The Study of Death
Notícia De Outono, 1987, Jerusalém
(sobre a morte do poeta Carlos Drummond de Andrade, 1902-1987)
O poeta está morto
no entanto eu me levanto às seis e trinta da manhã
porque é hora.
O sol do fim de verão não perde tempo,
as folhas ainda brilham carregadas de frutos da noite rapidamente
comidos pelo vento.
O poeta está morto e eu leio o jornal onde anunciam
sua morte.
Cirrose?
Coração?
Tristeza?
Alguns morrem de alegria.
Foi o câncer? Um golpe de ar? Cansaço?
Diante do jornal tomo a xícara de café, pronto para o dia.
O dia também é uma fatalidade.
Imaginem, o poeta está morto apesar do barulho das crianças.

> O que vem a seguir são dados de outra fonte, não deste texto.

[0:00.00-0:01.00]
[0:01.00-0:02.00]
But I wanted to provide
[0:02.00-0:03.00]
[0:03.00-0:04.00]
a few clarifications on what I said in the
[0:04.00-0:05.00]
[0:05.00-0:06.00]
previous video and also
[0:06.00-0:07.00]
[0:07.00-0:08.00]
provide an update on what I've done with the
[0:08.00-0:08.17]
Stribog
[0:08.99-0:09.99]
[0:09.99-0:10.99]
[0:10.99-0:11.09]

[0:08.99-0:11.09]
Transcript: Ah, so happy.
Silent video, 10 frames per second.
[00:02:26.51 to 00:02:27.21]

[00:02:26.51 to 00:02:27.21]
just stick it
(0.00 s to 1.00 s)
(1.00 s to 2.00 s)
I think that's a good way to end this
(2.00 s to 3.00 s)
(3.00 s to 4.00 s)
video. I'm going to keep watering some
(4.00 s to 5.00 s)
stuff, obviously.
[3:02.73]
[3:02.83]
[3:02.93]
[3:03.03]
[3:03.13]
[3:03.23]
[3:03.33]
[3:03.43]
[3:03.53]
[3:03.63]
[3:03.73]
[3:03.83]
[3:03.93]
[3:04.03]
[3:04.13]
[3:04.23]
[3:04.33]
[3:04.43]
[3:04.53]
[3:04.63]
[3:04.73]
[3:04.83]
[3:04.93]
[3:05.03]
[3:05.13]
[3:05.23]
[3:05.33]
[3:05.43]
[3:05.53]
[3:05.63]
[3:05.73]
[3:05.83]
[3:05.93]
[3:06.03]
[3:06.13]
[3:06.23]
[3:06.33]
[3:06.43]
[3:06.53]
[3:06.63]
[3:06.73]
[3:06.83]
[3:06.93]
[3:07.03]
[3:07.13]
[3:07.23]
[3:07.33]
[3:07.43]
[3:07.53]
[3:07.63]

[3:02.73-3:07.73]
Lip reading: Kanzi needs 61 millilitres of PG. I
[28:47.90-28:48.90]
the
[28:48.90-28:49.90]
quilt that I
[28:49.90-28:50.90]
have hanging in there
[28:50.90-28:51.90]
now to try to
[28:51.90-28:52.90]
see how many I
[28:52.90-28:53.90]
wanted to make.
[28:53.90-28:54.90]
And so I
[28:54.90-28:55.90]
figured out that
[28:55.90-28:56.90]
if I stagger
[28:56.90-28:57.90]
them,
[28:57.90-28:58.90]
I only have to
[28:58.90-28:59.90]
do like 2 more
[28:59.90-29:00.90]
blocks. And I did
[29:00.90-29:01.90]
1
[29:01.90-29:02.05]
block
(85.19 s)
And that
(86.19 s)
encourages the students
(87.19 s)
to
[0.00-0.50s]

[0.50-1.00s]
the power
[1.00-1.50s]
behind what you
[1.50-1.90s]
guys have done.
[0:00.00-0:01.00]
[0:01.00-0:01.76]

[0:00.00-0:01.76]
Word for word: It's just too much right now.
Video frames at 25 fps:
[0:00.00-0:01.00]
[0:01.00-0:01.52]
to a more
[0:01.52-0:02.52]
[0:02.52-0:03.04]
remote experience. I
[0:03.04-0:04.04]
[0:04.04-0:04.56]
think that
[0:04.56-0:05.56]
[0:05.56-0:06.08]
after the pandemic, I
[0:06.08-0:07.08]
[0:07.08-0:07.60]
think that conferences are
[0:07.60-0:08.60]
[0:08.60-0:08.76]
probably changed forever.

Elas brigam, brincam, gritam, pouco importa,
o entusiasmo é o mesmo. Assim como é mesma a rotina desta manhã —
ou não seria rotina —
embora nela se estenda a sombra do poeta morto.
Morto, imóvel, impassível feito qualquer morto,
apesar do silêncio dos velhos,
apesar do riso sem-vergonha dos velhos.
Pregões pintando o ar.
Frutas, verduras, brinquedos.
Sempre se arranja algo pra vender que a vida urge.
O leite dos filhos nunca espera. A operação da
mulher, o carro,
a passagem de ônibus, o bilhete de loteria,
a camisa nova. A camisa nova.
Tudo pela hora da morte.
Ah, a morte pública do poeta.
Um automóvel, outro, mais outro, parece um rio.
Olhares bailam em saltos fluidos.
Ninguém anuncia o apocalipse.
(in Do Objeto Útil, 1993)
Moacir Amâncio é jornalista, poeta e professor universitário. Começou escrevendo contos e novelas nos anos 1980. Estreou na poesia após 15 anos sem publicar nenhum tipo de livro, em 1993. Depois vieram Figuras na Sala (1995), O Olho do Canário (1998), Colores Siguientes (1999), Contar a Romã (2001) e Óbvio (2004). Todas as suas coletâneas de poesia, mais algumas séries de inéditos, foram reunidas no volume Ata (Ed. Record, 2007). Além de quatro livros de prosa publicados entre 1973 e 1982, Amâncio produziu também livros de ensaio, reportagens e crônicas.